La marcha nórdica, el deporte de moda entre los mayores: en qué consiste y todos sus beneficios
Este deporte al aire libre mejora la movilidad, fortalece el cuerpo y ayuda a combatir la soledad
La marcha nórdica, una disciplina basada en caminar con bastones similares a los utilizados en el esquí, se ha convertido en una de las actividades más recomendadas para promover el envejecimiento activo y mejorar la calidad de vida de las personas mayores.
Aunque hace apenas quince años era un deporte minoritario en España, su crecimiento ha sido constante gracias a la combinación de ejercicio físico, contacto con la naturaleza y socialización que ofrece a sus practicantes.
La marcha nórdica surgió en los países nórdicos como método de entrenamiento para esquiadores durante el verano y terminó evolucionando hasta convertirse en una disciplina deportiva propia.
Actualmente, millones de personas practican este deporte en todo el mundo y existen incluso competiciones internacionales organizadas por la Organización Internacional de Marcha Nórdica.
En España, asociaciones como Sendergran han contribuido a popularizar la actividad entre personas mayores de 60 años, impulsando rutas semanales y programas adaptados a distintos niveles físicos.
Uno de los aspectos que más valoran los participantes es su accesibilidad. La intensidad puede ajustarse según la condición física de cada persona y los bastones ayudan a reducir el impacto sobre las articulaciones, mejorar la estabilidad y favorecer una postura más adecuada al caminar.

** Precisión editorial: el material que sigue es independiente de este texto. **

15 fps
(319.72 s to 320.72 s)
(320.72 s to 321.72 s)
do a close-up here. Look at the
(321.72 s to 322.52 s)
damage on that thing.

Además de trabajar el sistema cardiovascular, la marcha nórdica activa gran parte de la musculatura corporal y combina resistencia y fuerza en una misma actividad. También se asocia a mejoras en la coordinación, el equilibrio, la circulación y la capacidad respiratoria.

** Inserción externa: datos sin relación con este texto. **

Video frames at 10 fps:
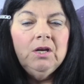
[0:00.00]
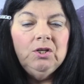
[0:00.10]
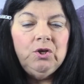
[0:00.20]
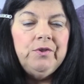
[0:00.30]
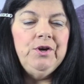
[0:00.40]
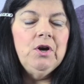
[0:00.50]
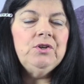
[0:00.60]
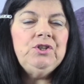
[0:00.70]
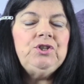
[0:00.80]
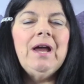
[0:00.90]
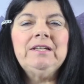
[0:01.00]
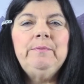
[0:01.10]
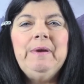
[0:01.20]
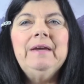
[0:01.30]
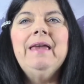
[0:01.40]
So the nurse
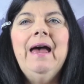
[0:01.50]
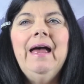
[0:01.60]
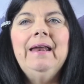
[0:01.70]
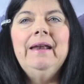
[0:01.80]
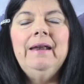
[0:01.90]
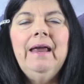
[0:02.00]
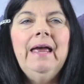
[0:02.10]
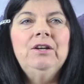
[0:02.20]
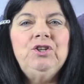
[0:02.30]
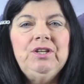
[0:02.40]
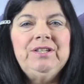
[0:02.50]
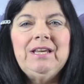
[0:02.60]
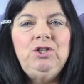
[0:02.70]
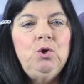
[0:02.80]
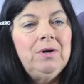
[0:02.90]
checks me again and she
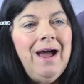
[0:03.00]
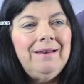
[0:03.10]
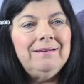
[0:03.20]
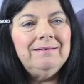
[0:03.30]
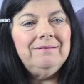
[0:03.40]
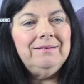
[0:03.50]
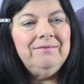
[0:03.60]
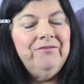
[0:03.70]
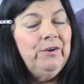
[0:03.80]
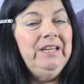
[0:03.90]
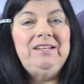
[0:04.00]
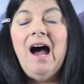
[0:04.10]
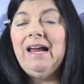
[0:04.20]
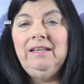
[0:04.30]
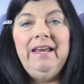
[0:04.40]
says, You're not fully
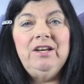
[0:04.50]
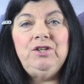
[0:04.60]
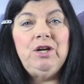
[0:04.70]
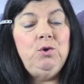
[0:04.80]
dilated yet.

Diversos estudios científicos respaldan sus beneficios para la salud. Algunos hospitales españoles, como el Hospital Clínic de Barcelona o el Hospital Sagrat Cor, ya incluyen esta práctica en programas terapéuticos dirigidos a pacientes con enfermedades cardiovasculares, cáncer, párkinson o trastornos de salud mental.
Más allá del ejercicio, quienes participan en estas rutas destacan el valor social de la actividad. Las caminatas permiten establecer nuevas relaciones, mantener rutinas activas y fomentar el bienestar emocional tras la jubilación.
Para iniciarse en este deporte basta con un entorno natural, unas zapatillas adecuadas y bastones específicos, aunque los especialistas recomiendan aprender la técnica con profesionales para evitar lesiones y aprovechar correctamente sus beneficios.